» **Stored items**
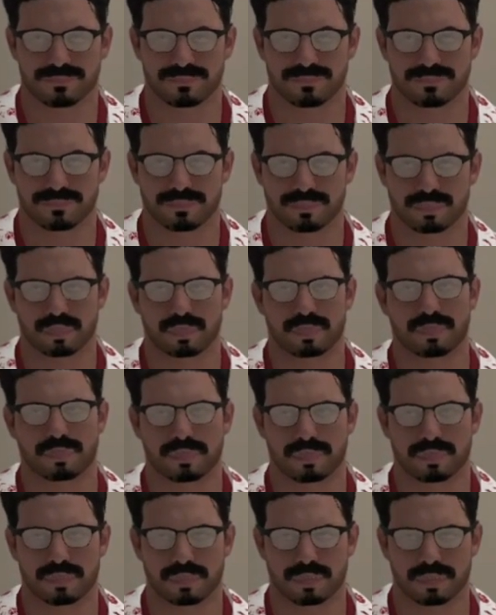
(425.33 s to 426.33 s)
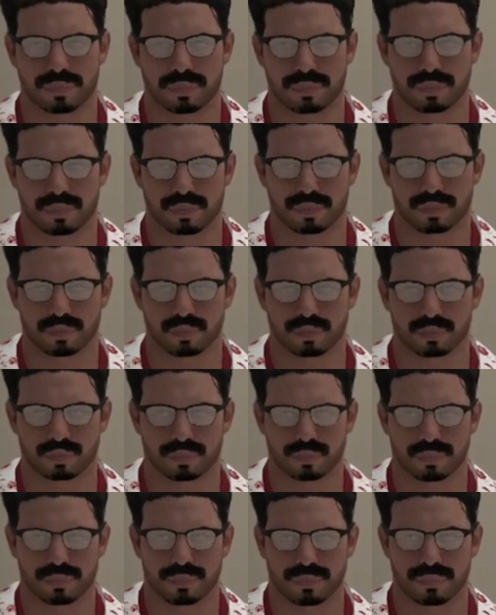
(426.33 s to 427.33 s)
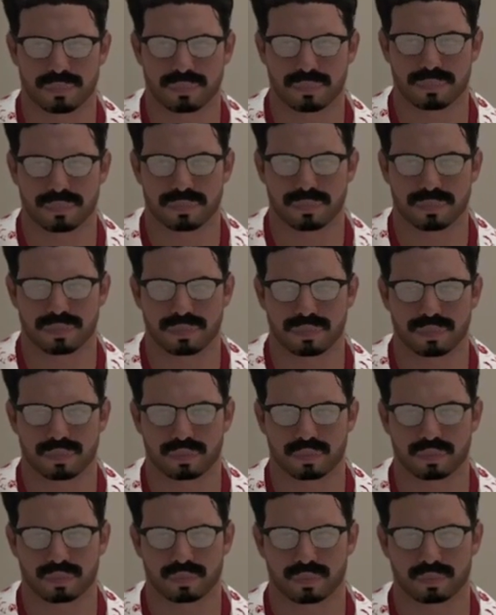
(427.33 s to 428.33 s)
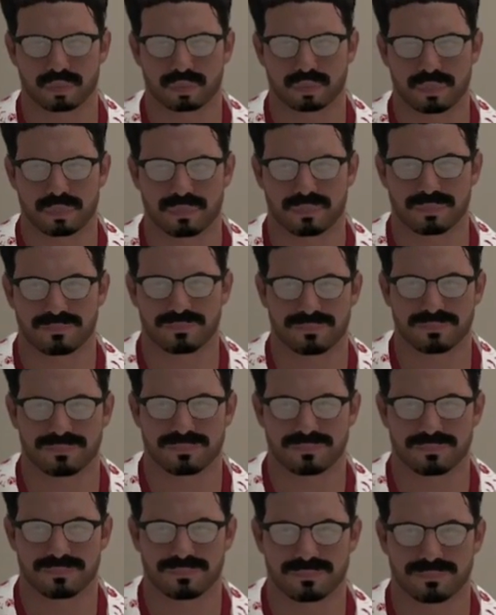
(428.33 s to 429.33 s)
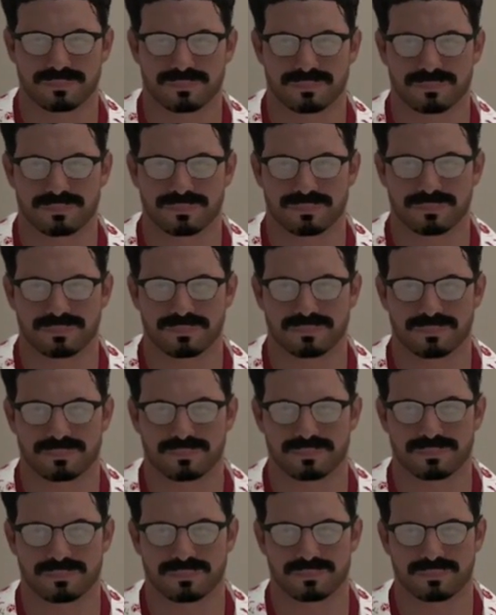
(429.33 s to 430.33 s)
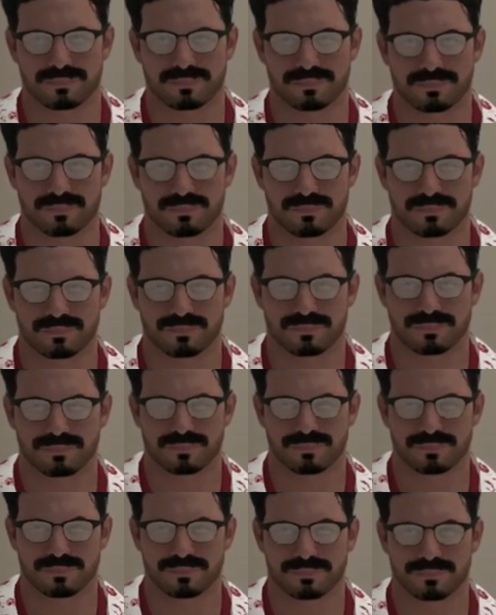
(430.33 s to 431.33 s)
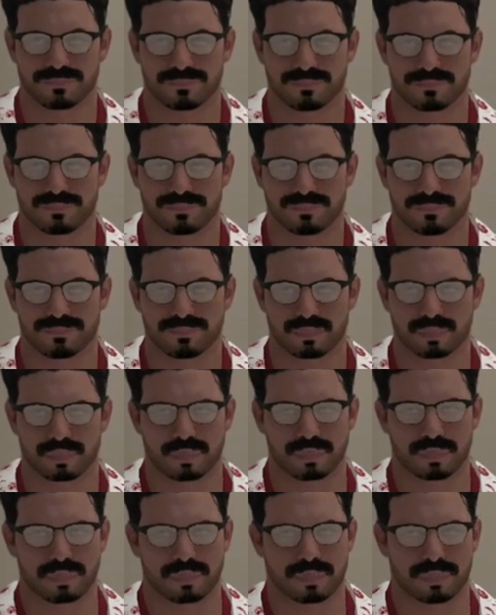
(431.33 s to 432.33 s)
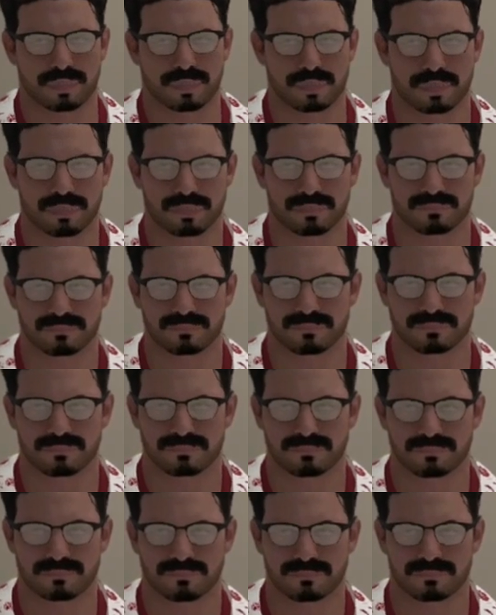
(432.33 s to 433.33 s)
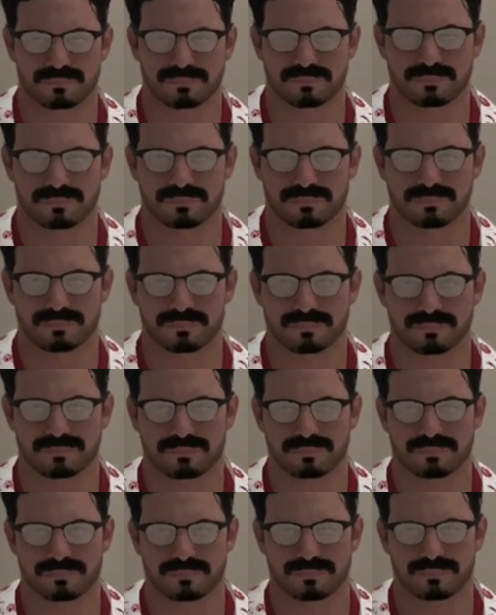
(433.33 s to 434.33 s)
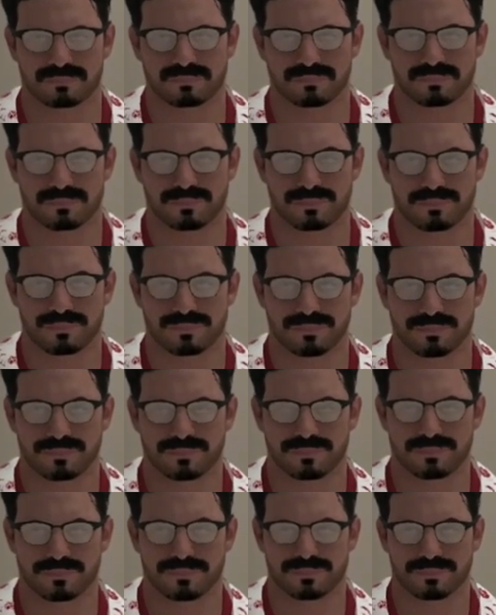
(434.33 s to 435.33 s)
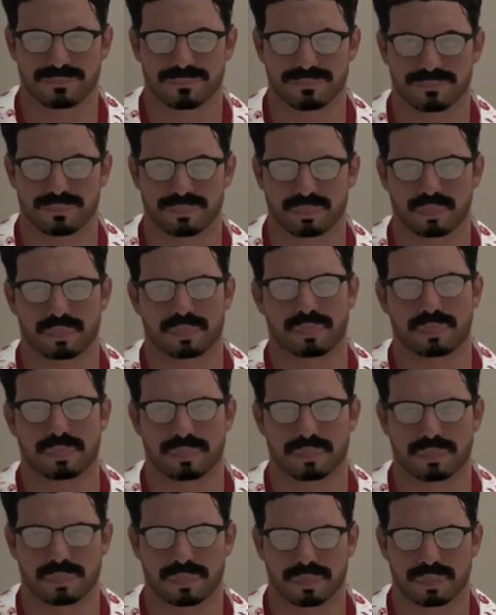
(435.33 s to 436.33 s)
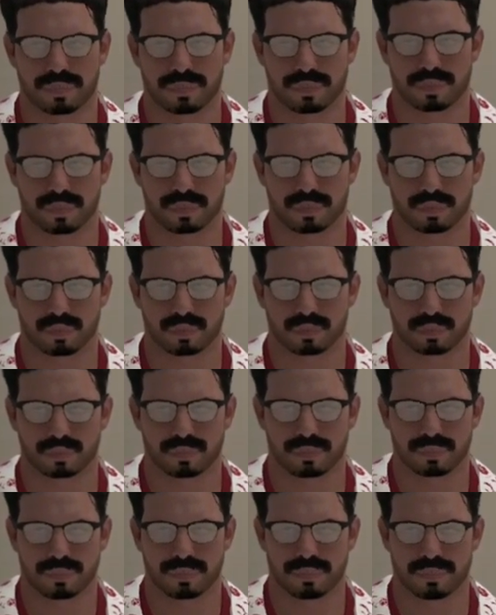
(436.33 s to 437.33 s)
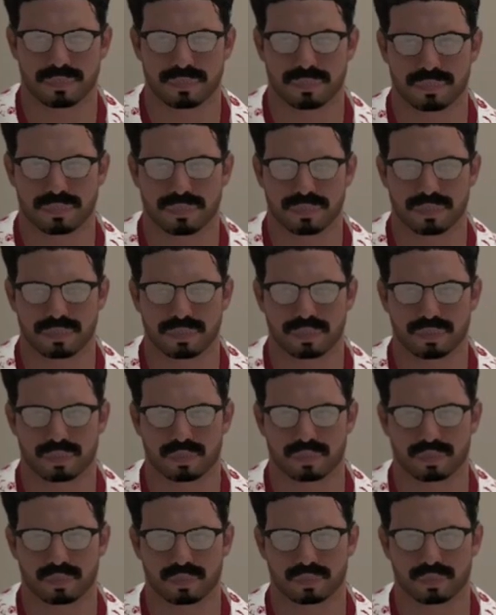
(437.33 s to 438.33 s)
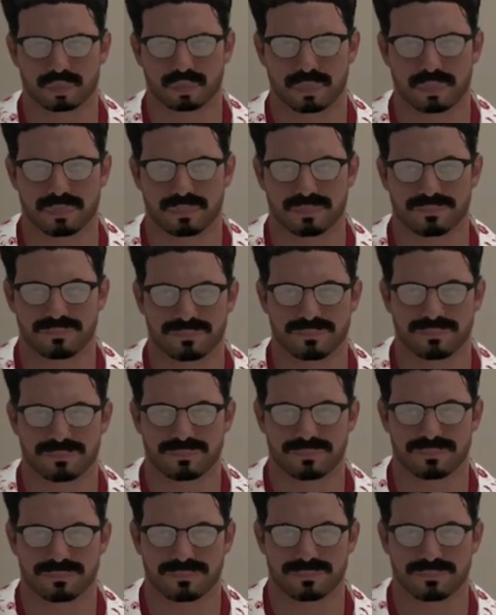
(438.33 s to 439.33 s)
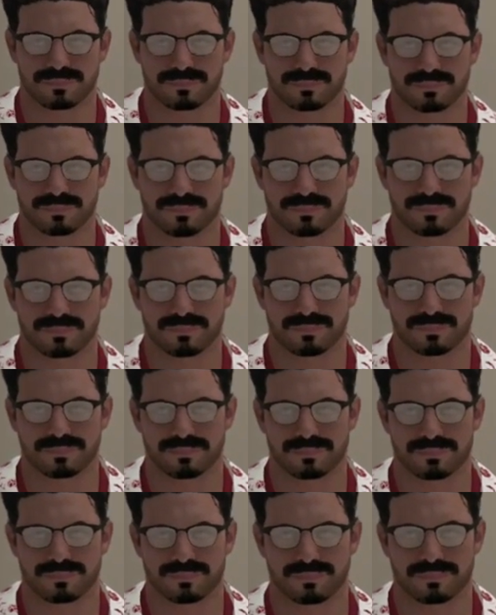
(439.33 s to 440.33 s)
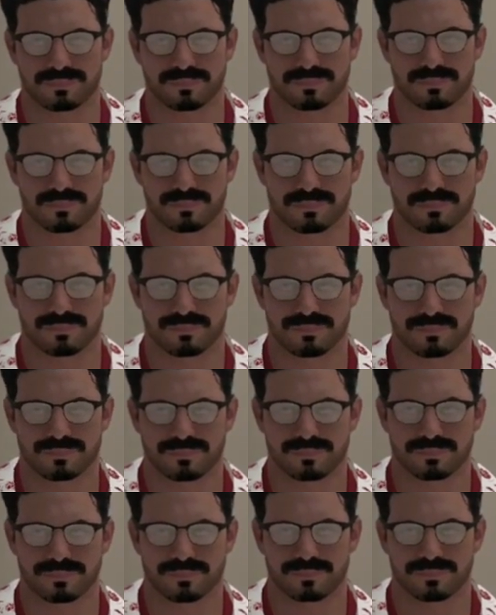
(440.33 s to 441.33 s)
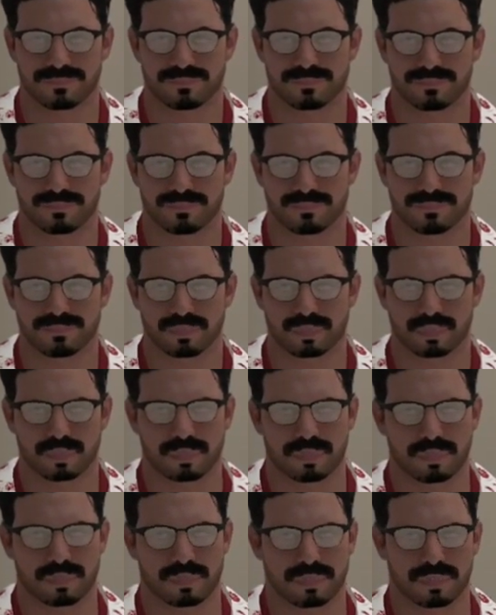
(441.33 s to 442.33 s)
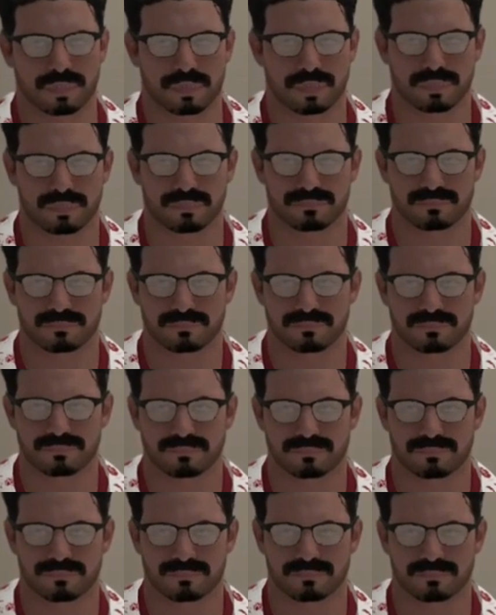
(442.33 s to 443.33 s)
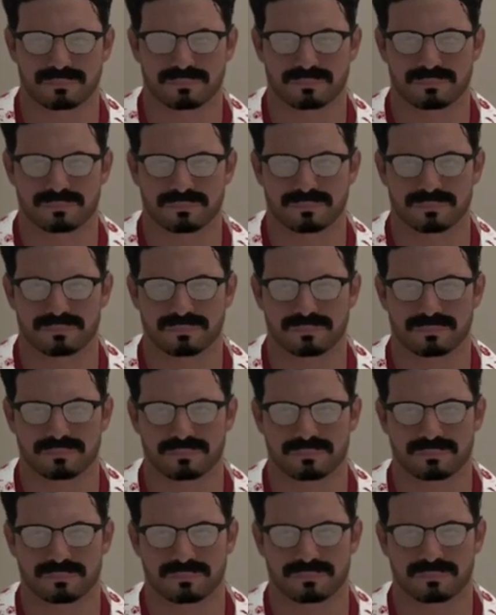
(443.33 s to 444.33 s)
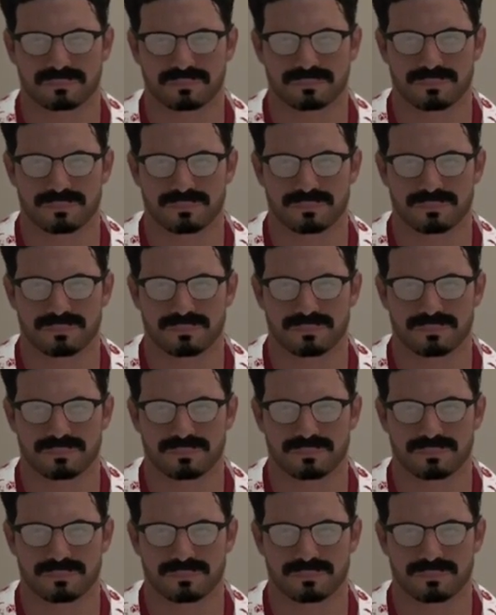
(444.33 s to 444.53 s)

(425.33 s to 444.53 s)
We will have Kim Possible taking on Pacifica Northwest, with the winner earning themselves a future opportunity at the RCCW prestigious championship. That will be your headlining match for the RCCW Beach Blast pre-show.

» **Task item**
Could you copy exactly, and with no pictures, the lines above from the one containing "(436.33 s to 437.33 s)" through the last line, both included?

» **Response to the task**
(436.33 s to 437.33 s)
(437.33 s to 438.33 s)
(438.33 s to 439.33 s)
(439.33 s to 440.33 s)
(440.33 s to 441.33 s)
(441.33 s to 442.33 s)
(442.33 s to 443.33 s)
(443.33 s to 444.33 s)
(444.33 s to 444.53 s)

(425.33 s to 444.53 s)
We will have Kim Possible taking on Pacifica Northwest, with the winner earning themselves a future opportunity at the RCCW prestigious championship. That will be your headlining match for the RCCW Beach Blast pre-show.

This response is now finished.